Quartz: A Lightweight Performance Emulator for Persistent Memory Software
- Hide Paper Summary
Link: https://dl.acm.org/citation.cfm?id=2814806
Year: Middleware 2015
Keyword: NVM; Simulator
This paper presents Quartz, a non-volatile memory simulator built on top of certain advanced hardware features. At the time of writing this paper, commercial product of NVM hardware is not yet available on the market. As a result, NVM researchers have to use simulators to evaluate their research. Although it is generally believed that NVM has similar performance characteristics as DRAM except for lower bandwidth and higher latency, this paper identifies several problems with existing NVM simulatoirs that can make them infeasible to use. The first problem is simulation speed. If we emulate the internals of NVM hardware (which is also unknown), the slowdown can be quite significant, which prevents researchers from running large scale experiments. The second problem is accuracy. If simulators are to be made fast, then very likely the they only simulate a subset of all desired characteristics, such as latency-only or bandwidth-only, which may alter application behavior and lead to wrong conclusions.
Compared with previously proposed simulators, Quartz simulates both latency and bandwidth at almost-native speed. On one hand, Quartz achieves high simulation throughput by running the application directly on hardware with no virtualization layer, and only intervening the execution at certain time points such as thread synchronization. On the other hand, lack of program monitoring does not lead to worse accuracy, since Quartz relies on advanced hardware features, such as thermal control on DRAM controller, to upper bound memory bandwidth to a lower value for simulating slower NVM device.
Quartz assumes that NVM reads and writes are symmetric, i.e. they have the same bandwidth and latency. This assumption works well in the context of this paper, since at the time of writing nobody has done any evaluation on actual hardware. Quartz also assumes that NVM has similar scalability as DRAM, which is also not true on real NVM hardware. As future work, the performance model of Quartz may be extended such that the extra latency is inserted based not only on the number of off-chip accesses, but also based on the ratio of reads and writes (collected off-line), and the number of threads concurrently accessing the device.

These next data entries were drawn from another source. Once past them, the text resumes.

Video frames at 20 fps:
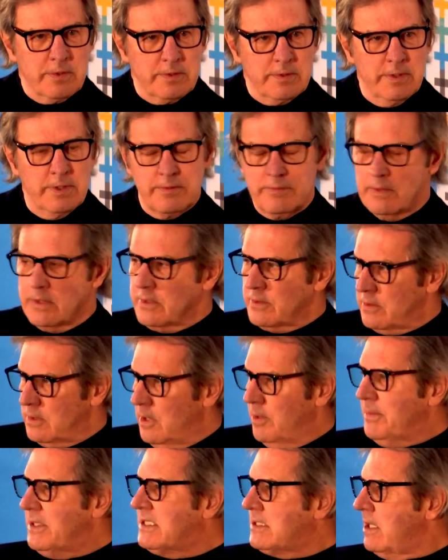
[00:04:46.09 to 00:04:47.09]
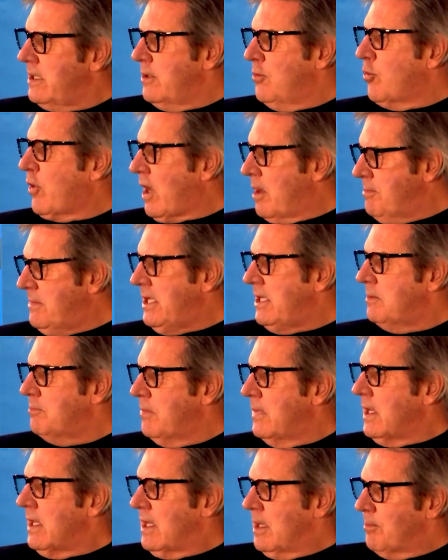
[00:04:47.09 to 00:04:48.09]
And let me tell you what I mean
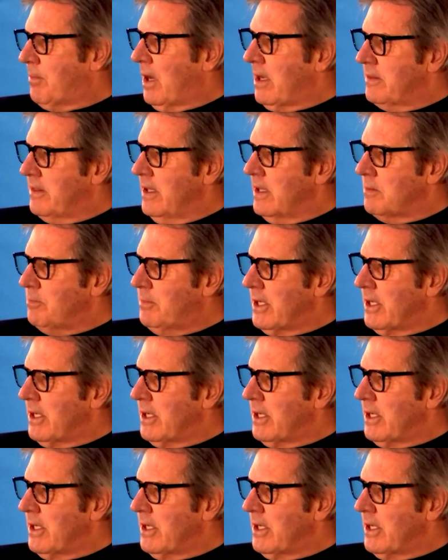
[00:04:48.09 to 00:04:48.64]
by then,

We next describe Quartz’s simulation technique for bandwidth and latency, respectively. In order to simulate lower bandwidth of NVM, Quartz leverages the thermal control capability of modern DRAM controllers. Thermal control on these controllers is achieved by upper bounding the total bandwidth of DRAM, which is programmable by a few memory mapped registers. By writing a value into the thermal control register, the memory bandwidth will be throttled depending the value written into the register. The paper confirms in the evaluation section that the throttled bandwidth grows linearly with the value written. The maximum bandwidth can be measured by spawning several threads and let each of them use non-temporal moves (such that the cache is circumvented) to saturate memory bandwidth. During initialization, Quartz computes the relation between the thermal control value and maximum achievable bandwidth using this technique, and then sets the thermal control register to a value that matches the intended bandwidth.
To simulate latency, the easiest way is to intercept every load and store in the program, and add a fixed latency (e.g. the difference between DRAM latency and speculated NVM latency) to it. This approach, however, has two problems. The first problem is that instrumenting every load and store will introduce non-negligible slowdown, which hurts performance and changes program bahavior. The second problem is that the majority of memory operations for most applications will hit the cache, which means that the traffic to NVM is actually filtered out. Simply adding a fixed for every memory access is not only unfair for those that hit the cache, but also over-estimates the latency of the system. To solve these problems, Quartz both leverages hardware performance counters to collect statistical data about off-chip memory accesses, and epoch-based latency simulation, which devides the execution into epoches, and only simulate accumulated latency within the epoch at the end of it. To achieve this, Quartz must compute the number of processor cycles that are actually wasted on waiting for DRAM to respond, and then scale this value to match the simulated latency of NVM by multiplying this value with the latency ratio between NVM and DRAM. The hardware performance counters used by Quartz are the number of cycles the processed has stalled waiting for L2 cache, the number of memory operation that hit the L3, and the number of memory operation that miss the L3. Note that on Xeon platforms, the number of memory operations that hit the DRAM (or the number of cycles waiting for DRAM) cannot be directly obtained. We therefore must derive it using several counters.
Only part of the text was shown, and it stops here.